• Aim of the exercise:
A picture-free, exact copy of all the records below is the goal.
Information supplied START
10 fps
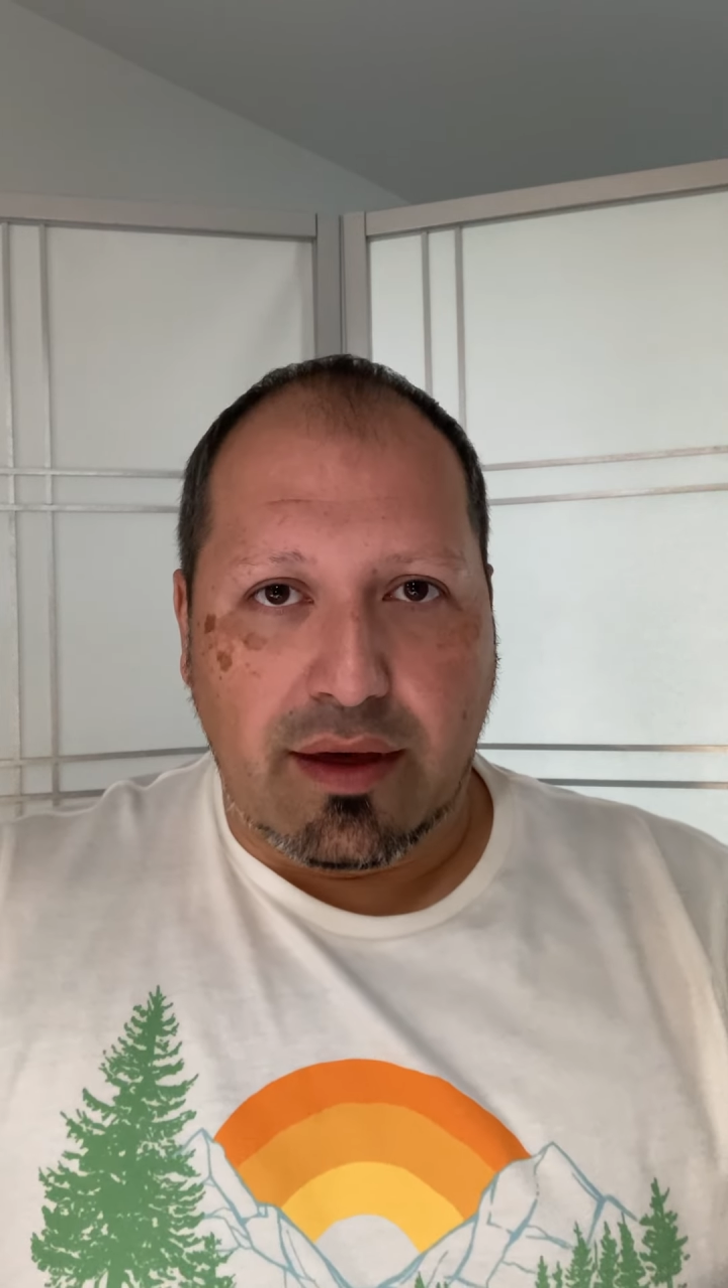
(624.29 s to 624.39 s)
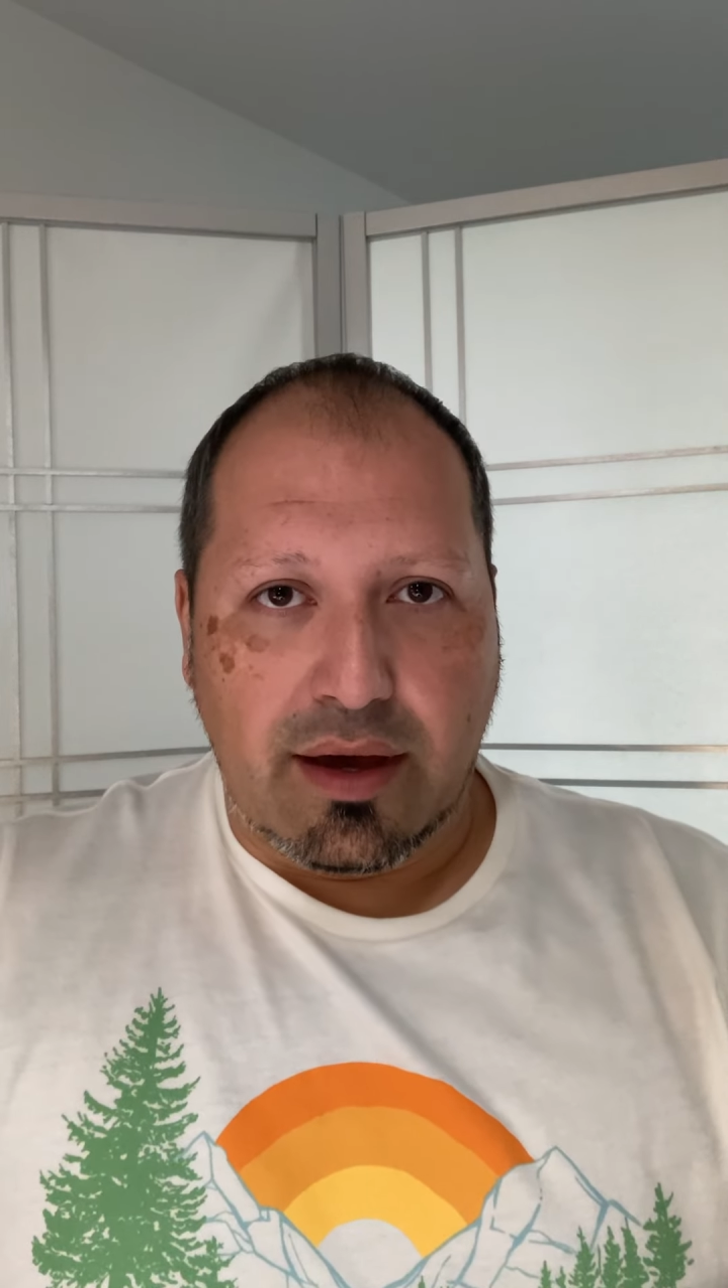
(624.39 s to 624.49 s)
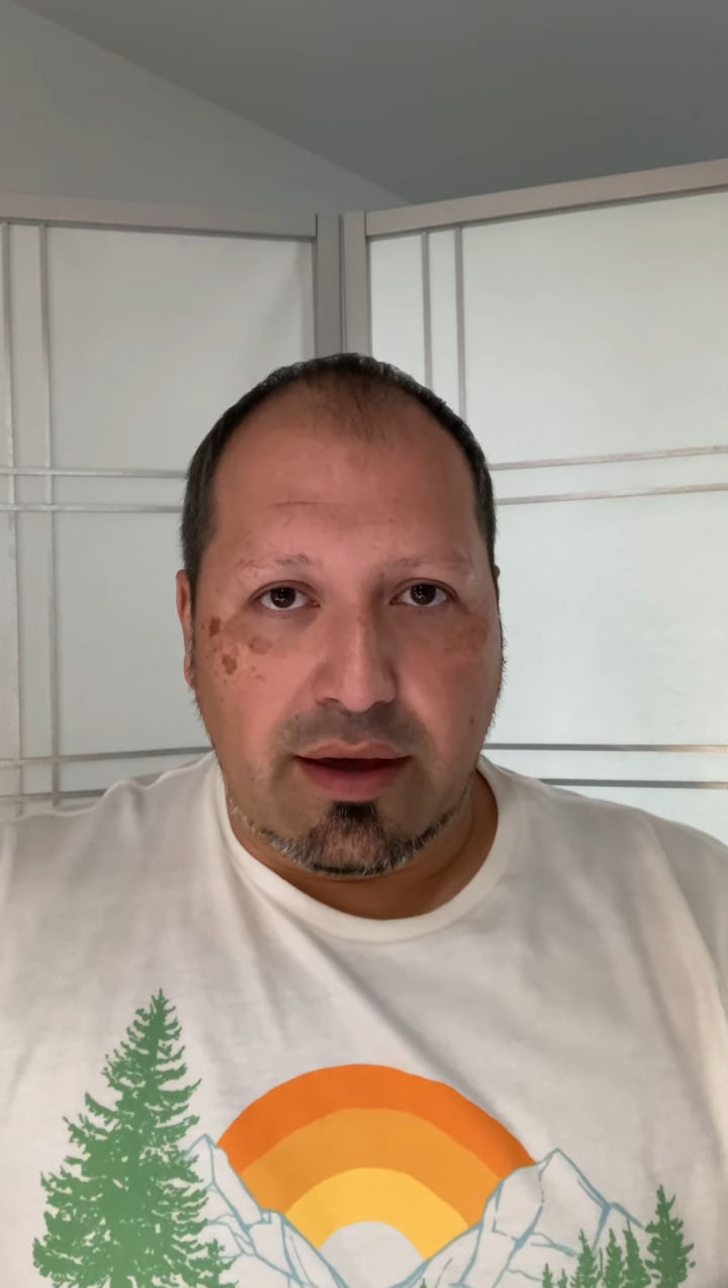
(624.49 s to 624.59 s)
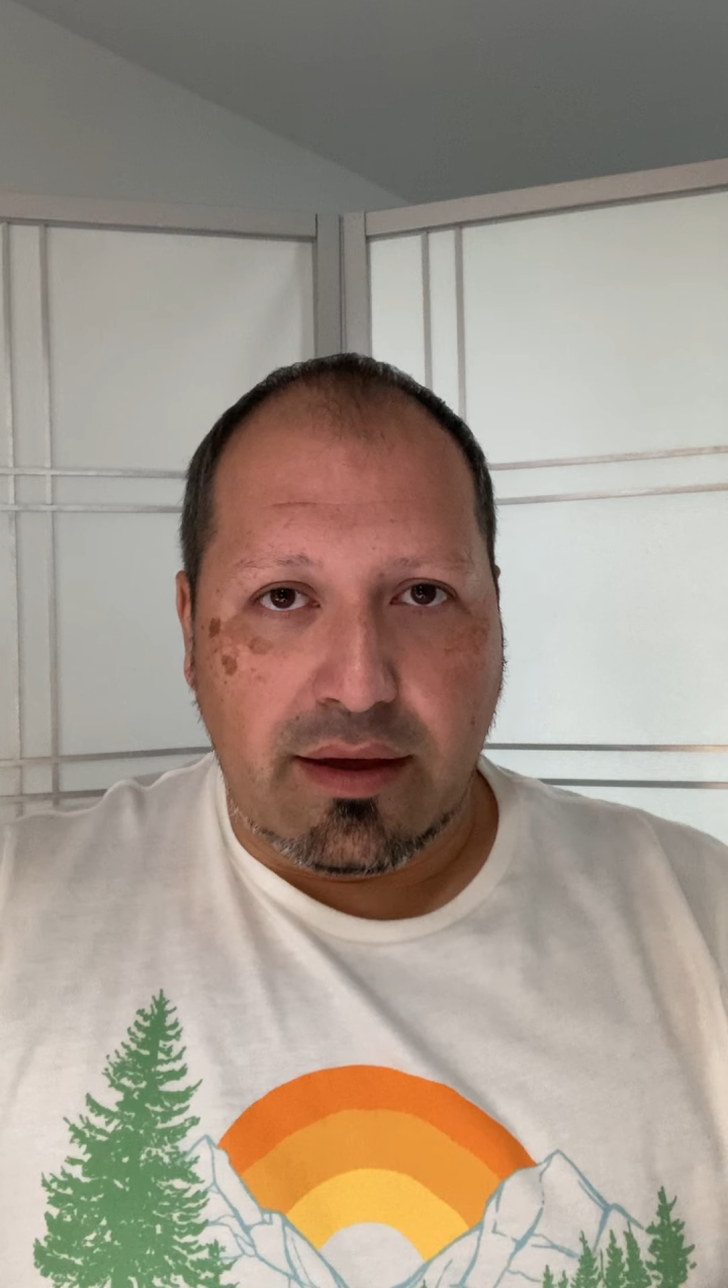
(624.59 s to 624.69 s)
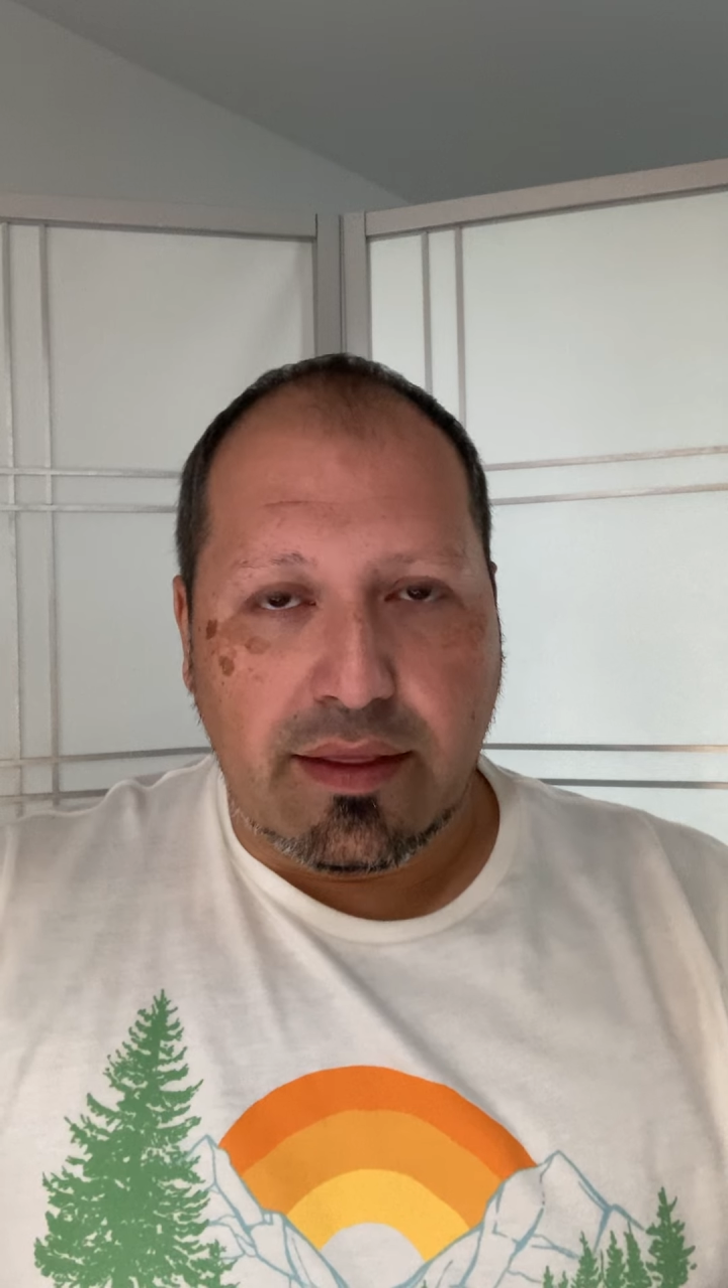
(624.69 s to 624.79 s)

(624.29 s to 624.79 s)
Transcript: uh,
Information supplied END
• Worked solution:
10 fps
(624.29 s to 624.39 s)
(624.39 s to 624.49 s)
(624.49 s to 624.59 s)
(624.59 s to 624.69 s)
(624.69 s to 624.79 s)

(624.29 s to 624.79 s)
Transcript: uh,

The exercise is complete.